His chance of doing that was small. I tried to make him see reason. “In six months’ time you’ll rejoice in the fact that you helped me present this achievement to the world. You’ll become as famous as I will.”
“No, Victor,” he said. “Infamous. I won’t help you any more. And I beseech you to g
ive this up—if not for your own sake, then for the sake of that girl.”
It was evident that my delightful cousin had made a strong impression on him. I had not realized that he could be so susceptible. In an endeavor to shake him out of this mood I said:
“Come along, Paul—help me to graft these hands on. It will be fascinating to see how they take.”
He made no move to follow me to the tank. “Can’t you understand, I’m not going to help you any more. And I shall try to make Elizabeth leave here.”

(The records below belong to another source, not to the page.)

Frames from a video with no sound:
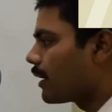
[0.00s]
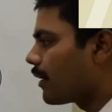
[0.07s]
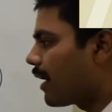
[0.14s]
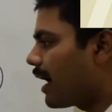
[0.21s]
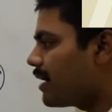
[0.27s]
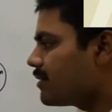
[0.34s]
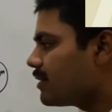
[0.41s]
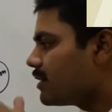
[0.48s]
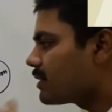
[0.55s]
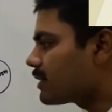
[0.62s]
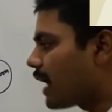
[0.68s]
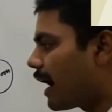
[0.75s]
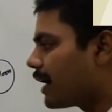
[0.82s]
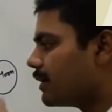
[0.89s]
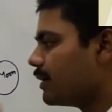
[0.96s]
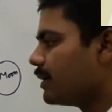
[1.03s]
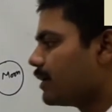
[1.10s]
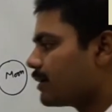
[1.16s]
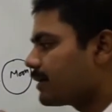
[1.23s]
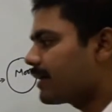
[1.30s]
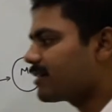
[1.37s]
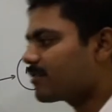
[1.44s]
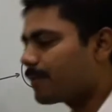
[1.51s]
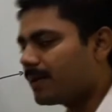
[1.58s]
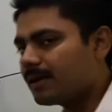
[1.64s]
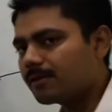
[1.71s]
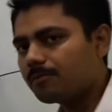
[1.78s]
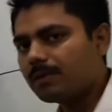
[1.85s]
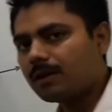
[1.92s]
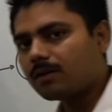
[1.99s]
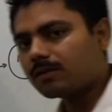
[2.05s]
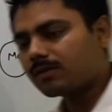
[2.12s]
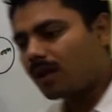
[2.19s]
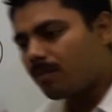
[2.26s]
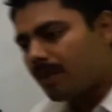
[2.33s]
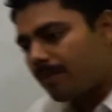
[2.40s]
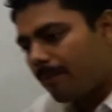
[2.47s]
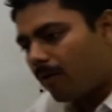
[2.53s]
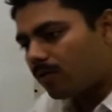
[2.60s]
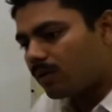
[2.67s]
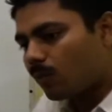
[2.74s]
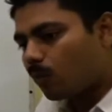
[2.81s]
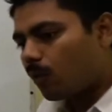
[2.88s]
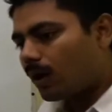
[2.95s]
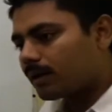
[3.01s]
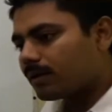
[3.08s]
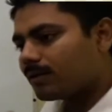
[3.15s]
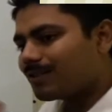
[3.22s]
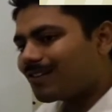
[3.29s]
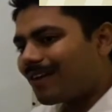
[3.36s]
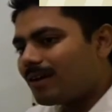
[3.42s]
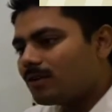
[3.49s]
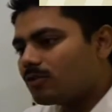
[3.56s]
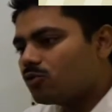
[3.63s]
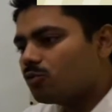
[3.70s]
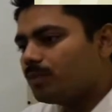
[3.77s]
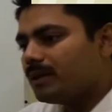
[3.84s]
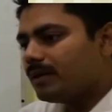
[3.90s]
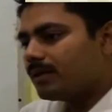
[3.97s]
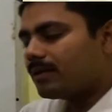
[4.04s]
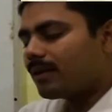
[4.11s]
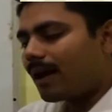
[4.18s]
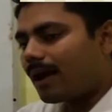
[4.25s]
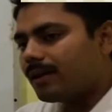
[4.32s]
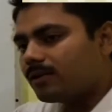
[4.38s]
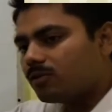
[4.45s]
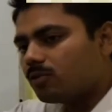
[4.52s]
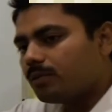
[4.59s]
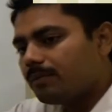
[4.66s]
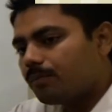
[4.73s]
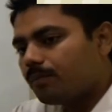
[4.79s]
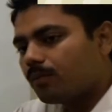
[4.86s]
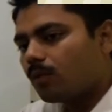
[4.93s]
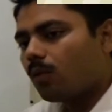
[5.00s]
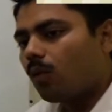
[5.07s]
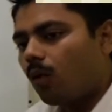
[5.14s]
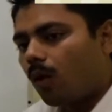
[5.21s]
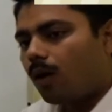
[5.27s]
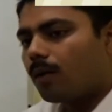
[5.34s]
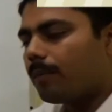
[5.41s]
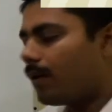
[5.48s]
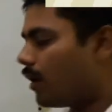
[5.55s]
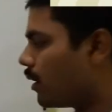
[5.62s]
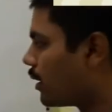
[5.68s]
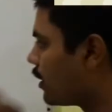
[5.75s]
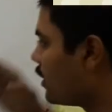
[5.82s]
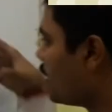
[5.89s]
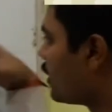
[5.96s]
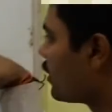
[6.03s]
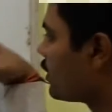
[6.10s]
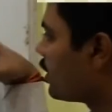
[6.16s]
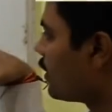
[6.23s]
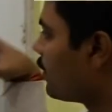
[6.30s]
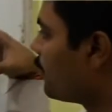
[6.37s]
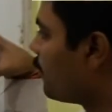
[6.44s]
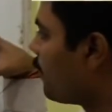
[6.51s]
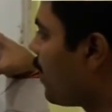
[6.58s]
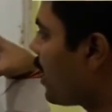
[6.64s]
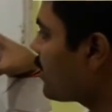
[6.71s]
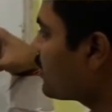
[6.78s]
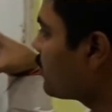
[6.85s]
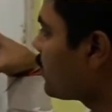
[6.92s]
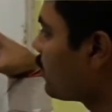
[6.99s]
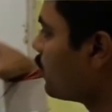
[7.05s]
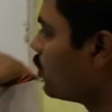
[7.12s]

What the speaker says: the rising tide takes place, because some amount of water tries to be go up, or the mass of the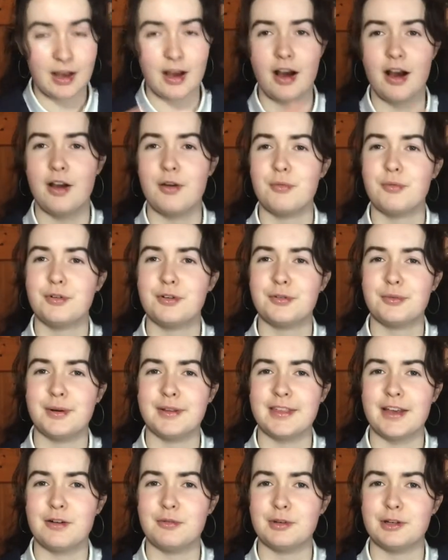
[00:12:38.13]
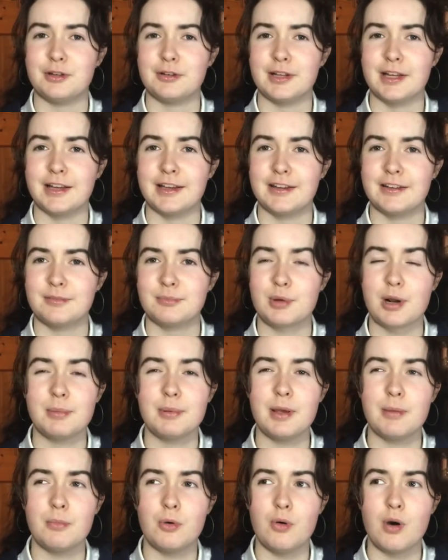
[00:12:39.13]
I wonder what that would look like.
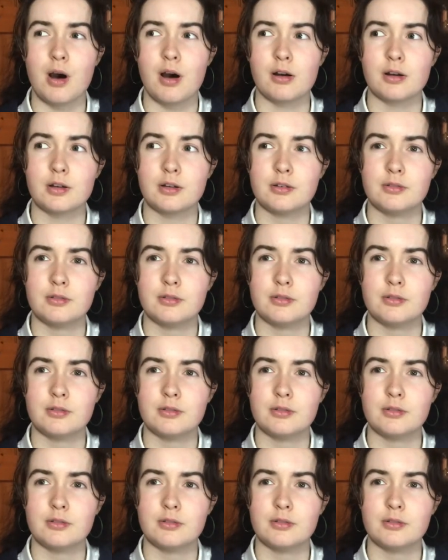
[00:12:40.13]
Probably a mohawk.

He was really disappointingly naïve. With his bourgeois background, he could, of course, not understand how such matters were arranged in families like ours. Elizabeth would listen to me rather than to him, and she would certainly not leave here. There were some explanations which would soon have to be made to Paul; but at this moment I was in no mood for dissertations of that kind. I said:
“If you really mean that you’re not going to help me, you’d better leave me alone.”
He went to the door, then hesitated.
“Victor . . .”
“If I’m to work on my own,” I said, “I shan’t have time to spare for dinner. Every hour that’s wasted means a possible deterioration in these hands. Make my excuses to Elizabeth, will you?”
He went out. I took off my jacket and turned towards the bandaged shape in the tank. I half expected Paul to return. How could he possibly resist? But he didn’t come back.
I wondered what he and Elizabeth would find to talk about.
3
It took me the better part of two hours to make the first attachment and submerge it in the tank. The speeded-up revivification of the tissues brought about by the fluid would now establish a firmer growth, and in due course the magnetic process would stimulate the entire organism. But that must wait: there were many faults yet to be corrected in this body.